▸ WHAT YOU ARE ASKED TO DO:
Restate word for word the lines of the data below, from the first through the one that has "[10:12.13-10:12.33]".
------------------------------------------------------------------------
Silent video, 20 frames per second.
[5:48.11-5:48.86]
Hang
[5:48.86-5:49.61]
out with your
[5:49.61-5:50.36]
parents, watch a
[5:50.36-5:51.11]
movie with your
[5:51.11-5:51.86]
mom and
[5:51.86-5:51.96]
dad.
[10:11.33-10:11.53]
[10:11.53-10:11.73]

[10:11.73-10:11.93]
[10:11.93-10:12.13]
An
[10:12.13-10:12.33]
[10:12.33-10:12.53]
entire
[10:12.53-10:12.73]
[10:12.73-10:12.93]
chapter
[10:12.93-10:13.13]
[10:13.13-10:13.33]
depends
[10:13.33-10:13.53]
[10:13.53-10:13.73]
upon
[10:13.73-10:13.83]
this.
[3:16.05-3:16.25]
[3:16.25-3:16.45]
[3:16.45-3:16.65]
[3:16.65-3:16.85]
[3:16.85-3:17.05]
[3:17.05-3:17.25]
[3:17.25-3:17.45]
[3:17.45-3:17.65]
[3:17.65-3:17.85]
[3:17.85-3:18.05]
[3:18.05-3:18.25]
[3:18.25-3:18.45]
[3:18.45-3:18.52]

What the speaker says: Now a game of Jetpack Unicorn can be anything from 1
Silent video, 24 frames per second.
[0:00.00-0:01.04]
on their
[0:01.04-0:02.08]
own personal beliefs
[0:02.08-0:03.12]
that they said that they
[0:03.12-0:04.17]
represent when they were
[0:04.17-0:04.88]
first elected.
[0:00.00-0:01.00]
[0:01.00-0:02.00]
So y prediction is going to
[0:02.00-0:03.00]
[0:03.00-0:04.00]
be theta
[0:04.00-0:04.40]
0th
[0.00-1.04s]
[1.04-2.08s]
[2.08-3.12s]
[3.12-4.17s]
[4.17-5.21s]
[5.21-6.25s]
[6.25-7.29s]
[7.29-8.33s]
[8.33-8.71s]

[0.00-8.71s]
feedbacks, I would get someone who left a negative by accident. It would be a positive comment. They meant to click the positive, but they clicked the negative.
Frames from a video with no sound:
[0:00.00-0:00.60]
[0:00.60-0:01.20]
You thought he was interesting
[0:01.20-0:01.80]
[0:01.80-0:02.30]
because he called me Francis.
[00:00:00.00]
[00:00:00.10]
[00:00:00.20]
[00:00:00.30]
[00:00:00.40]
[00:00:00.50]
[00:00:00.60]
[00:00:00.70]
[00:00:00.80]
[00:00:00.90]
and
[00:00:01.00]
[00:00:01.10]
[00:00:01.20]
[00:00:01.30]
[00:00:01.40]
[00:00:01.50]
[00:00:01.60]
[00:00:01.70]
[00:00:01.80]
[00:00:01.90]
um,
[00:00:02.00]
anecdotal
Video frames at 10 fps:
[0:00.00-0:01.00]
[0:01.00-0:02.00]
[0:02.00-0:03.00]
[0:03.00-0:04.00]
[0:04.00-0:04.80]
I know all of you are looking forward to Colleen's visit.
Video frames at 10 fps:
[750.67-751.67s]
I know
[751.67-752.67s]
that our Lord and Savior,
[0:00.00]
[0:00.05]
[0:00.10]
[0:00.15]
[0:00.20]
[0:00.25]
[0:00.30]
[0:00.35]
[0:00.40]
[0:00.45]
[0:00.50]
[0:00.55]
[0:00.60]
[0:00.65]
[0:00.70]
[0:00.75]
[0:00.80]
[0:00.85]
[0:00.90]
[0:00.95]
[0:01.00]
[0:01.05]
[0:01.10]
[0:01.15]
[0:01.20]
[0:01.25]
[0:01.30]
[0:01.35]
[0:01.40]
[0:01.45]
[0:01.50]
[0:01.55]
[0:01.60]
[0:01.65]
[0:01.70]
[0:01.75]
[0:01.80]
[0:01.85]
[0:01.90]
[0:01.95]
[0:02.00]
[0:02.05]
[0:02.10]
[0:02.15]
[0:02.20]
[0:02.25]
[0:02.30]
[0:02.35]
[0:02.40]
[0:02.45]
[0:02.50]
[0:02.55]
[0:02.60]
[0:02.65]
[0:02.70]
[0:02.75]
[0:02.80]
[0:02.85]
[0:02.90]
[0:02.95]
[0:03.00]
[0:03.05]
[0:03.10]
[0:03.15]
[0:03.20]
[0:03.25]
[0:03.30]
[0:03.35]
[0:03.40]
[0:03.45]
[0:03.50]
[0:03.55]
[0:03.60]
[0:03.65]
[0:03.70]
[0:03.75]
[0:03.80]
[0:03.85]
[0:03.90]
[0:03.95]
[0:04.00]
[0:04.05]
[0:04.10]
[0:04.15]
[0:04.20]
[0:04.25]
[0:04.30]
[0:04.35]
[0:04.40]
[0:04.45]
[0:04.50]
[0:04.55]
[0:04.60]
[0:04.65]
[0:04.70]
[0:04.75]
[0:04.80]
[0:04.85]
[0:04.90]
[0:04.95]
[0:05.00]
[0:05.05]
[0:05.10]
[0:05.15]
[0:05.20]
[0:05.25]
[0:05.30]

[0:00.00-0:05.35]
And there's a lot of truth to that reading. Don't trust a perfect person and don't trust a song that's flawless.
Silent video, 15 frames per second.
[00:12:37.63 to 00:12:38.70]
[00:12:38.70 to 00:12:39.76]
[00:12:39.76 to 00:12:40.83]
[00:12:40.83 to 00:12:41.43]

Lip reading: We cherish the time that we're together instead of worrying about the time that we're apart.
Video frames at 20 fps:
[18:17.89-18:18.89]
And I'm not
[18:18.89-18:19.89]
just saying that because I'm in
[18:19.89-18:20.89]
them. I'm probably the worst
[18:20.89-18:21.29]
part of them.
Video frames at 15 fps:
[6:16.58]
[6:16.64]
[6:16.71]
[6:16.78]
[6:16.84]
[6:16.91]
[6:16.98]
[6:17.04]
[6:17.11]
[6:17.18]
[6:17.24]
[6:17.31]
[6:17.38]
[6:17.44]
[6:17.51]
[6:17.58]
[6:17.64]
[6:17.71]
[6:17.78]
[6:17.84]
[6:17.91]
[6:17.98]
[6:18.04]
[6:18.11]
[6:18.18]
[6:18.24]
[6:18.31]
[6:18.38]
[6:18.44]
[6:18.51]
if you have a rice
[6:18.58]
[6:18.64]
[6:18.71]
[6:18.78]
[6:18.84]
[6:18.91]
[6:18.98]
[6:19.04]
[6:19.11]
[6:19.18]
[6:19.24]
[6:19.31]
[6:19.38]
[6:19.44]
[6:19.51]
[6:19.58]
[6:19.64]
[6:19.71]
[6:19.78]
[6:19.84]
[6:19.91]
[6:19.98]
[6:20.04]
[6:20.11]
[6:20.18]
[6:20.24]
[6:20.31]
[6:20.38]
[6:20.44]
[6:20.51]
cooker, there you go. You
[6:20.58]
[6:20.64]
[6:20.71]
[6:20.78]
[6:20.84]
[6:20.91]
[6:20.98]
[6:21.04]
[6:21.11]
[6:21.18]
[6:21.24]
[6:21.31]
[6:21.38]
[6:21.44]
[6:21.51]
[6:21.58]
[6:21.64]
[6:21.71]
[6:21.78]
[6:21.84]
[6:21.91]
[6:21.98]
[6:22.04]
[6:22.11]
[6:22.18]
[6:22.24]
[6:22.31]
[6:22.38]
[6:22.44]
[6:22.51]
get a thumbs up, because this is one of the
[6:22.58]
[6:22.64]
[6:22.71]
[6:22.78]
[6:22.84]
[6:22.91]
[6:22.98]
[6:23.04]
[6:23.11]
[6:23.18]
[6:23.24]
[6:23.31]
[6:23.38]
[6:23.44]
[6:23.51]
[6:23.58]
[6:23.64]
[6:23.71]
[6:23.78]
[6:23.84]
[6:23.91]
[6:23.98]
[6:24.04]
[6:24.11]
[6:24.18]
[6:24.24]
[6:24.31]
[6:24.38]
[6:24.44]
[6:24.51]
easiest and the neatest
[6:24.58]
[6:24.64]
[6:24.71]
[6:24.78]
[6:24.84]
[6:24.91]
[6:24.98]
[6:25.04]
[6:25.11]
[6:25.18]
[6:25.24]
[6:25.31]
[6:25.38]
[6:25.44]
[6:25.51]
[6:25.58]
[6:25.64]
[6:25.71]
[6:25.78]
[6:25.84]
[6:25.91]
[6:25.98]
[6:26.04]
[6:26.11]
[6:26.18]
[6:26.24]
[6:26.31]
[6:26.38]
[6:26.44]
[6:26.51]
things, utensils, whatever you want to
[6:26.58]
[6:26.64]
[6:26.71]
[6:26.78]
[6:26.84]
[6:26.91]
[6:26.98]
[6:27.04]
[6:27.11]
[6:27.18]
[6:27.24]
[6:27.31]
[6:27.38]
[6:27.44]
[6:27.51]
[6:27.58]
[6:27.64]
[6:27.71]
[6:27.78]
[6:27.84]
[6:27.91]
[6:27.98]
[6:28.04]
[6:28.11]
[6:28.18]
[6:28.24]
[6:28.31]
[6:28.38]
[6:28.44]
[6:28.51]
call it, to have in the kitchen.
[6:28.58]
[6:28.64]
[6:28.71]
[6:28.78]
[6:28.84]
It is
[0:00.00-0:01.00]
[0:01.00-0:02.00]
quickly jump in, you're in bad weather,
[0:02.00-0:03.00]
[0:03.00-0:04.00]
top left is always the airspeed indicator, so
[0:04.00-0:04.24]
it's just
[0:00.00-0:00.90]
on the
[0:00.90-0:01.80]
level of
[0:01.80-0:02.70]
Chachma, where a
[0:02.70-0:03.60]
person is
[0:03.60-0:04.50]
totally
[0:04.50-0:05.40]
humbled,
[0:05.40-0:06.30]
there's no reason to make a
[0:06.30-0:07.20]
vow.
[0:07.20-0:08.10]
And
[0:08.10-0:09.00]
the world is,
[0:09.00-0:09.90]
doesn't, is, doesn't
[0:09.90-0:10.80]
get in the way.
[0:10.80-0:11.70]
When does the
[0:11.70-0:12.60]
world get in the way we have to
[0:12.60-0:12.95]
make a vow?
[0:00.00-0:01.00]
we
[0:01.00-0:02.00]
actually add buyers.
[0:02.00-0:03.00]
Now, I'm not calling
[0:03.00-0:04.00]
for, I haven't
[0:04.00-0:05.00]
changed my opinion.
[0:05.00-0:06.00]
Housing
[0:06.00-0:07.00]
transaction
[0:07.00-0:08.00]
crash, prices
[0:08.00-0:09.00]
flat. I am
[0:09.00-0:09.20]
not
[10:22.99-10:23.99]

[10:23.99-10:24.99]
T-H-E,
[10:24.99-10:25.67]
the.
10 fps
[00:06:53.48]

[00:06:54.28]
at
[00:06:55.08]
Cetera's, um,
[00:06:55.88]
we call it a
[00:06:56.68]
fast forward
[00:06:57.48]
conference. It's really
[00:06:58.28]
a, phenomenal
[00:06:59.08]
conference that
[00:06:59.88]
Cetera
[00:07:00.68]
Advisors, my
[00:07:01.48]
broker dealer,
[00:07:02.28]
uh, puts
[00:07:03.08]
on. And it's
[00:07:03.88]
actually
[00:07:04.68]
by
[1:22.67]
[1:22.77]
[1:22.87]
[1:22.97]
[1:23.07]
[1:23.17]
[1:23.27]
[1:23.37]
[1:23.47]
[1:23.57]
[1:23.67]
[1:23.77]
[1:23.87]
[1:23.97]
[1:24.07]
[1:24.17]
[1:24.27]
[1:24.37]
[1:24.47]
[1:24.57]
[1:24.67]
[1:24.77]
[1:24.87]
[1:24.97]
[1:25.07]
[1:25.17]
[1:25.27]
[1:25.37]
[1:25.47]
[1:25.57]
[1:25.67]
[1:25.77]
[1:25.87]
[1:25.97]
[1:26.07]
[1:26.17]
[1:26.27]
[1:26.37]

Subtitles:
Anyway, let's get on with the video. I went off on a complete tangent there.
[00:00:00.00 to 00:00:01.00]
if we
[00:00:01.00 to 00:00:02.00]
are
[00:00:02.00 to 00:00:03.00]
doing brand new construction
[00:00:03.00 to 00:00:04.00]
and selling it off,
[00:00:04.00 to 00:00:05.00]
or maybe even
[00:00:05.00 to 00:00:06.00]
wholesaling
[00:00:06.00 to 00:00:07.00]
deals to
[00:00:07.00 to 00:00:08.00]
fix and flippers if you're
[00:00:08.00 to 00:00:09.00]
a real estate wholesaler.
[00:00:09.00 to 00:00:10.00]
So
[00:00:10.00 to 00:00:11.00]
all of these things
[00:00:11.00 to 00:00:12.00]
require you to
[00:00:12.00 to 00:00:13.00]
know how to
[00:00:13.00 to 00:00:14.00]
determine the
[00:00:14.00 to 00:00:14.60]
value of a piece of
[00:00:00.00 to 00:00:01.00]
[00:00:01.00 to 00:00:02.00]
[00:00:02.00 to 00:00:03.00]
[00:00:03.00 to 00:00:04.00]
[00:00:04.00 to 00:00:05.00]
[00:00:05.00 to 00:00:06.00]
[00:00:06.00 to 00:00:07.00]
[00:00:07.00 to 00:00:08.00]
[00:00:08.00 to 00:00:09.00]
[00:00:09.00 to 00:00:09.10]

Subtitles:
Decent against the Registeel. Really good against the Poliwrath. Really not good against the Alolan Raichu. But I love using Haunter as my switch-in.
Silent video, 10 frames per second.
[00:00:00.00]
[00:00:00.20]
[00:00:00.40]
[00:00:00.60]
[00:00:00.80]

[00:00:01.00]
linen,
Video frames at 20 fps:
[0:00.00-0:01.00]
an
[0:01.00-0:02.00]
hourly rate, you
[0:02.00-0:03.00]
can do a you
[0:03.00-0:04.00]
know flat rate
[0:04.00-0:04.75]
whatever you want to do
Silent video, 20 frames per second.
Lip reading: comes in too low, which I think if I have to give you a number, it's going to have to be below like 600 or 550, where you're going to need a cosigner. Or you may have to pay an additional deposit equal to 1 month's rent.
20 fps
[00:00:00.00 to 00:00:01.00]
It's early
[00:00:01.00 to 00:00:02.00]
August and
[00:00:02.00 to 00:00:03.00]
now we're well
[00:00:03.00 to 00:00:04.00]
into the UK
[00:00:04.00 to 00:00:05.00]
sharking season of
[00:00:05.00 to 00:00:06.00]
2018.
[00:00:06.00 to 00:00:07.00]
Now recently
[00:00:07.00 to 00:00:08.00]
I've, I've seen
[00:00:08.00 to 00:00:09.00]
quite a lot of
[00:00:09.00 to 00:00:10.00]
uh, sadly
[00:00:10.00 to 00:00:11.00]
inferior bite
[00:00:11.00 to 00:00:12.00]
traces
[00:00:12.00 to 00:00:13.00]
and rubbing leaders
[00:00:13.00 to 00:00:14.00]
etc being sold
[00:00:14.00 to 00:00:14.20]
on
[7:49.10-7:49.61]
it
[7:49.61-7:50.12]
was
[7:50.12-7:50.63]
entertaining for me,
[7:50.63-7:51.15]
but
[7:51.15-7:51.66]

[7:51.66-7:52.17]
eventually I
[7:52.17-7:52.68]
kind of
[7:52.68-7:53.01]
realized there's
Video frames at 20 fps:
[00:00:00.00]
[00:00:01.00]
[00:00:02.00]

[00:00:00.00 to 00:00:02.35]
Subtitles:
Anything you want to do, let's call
------------------------------------------------------------------------
▸ TASK ANSWER:
Silent video, 20 frames per second.
[5:48.11-5:48.86]
Hang
[5:48.86-5:49.61]
out with your
[5:49.61-5:50.36]
parents, watch a
[5:50.36-5:51.11]
movie with your
[5:51.11-5:51.86]
mom and
[5:51.86-5:51.96]
dad.
[10:11.33-10:11.53]
[10:11.53-10:11.73]

[10:11.73-10:11.93]
[10:11.93-10:12.13]
An
[10:12.13-10:12.33]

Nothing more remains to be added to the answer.